§ **Exercise data**:
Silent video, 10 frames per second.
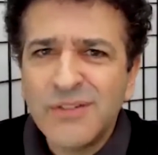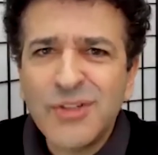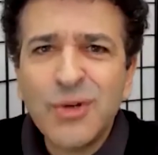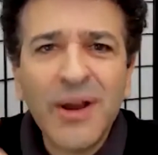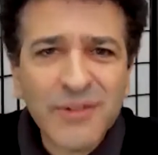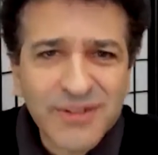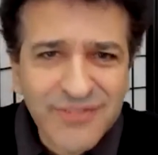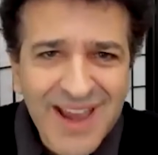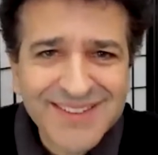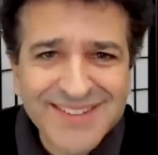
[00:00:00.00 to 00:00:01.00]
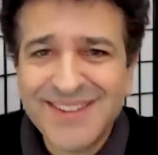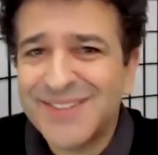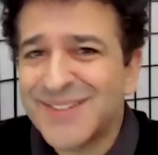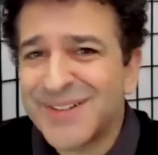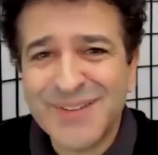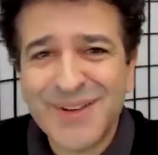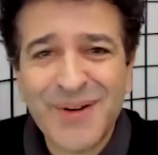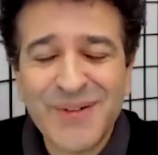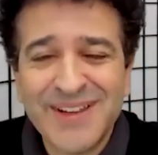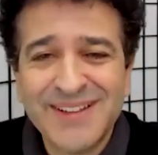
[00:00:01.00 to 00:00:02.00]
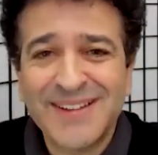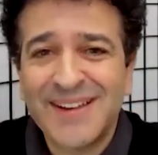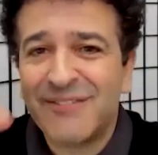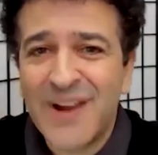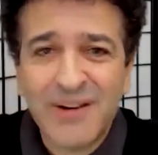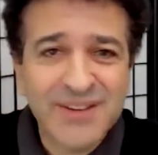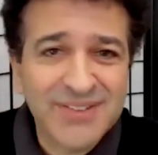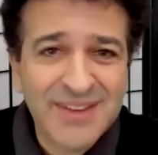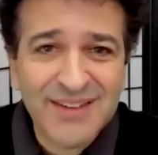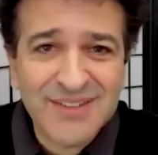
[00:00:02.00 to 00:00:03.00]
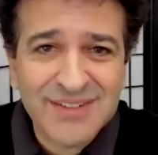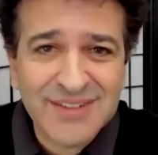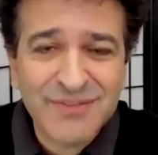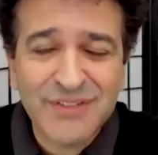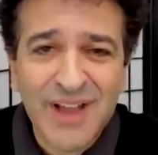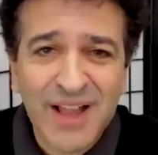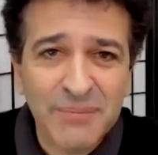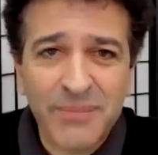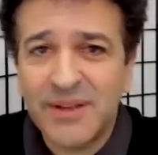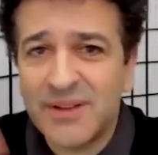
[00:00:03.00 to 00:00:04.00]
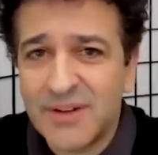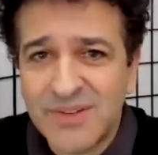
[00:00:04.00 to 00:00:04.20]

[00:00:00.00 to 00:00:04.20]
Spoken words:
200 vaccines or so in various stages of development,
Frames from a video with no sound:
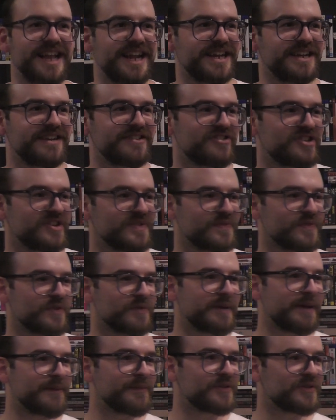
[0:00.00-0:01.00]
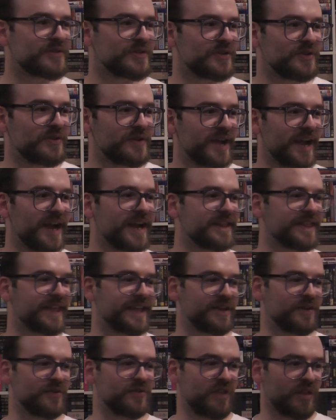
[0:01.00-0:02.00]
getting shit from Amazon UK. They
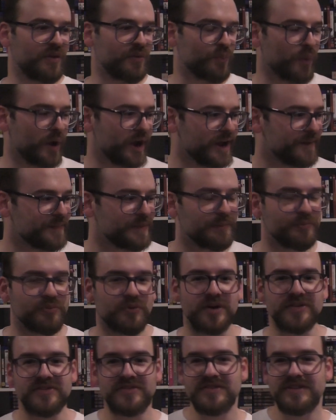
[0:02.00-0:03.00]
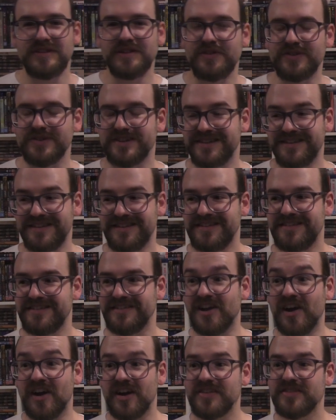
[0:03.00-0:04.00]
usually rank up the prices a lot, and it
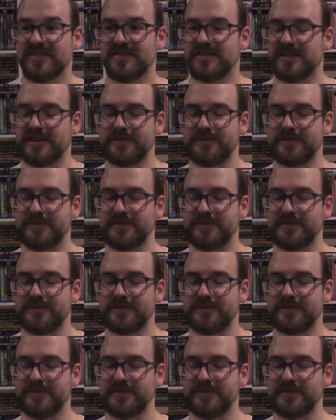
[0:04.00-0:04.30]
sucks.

§ **Your instructions**:
The required reply is the count of lines in the entries above where the string "video" appears, and nothing more.

§ **Answer to the exercise**:
2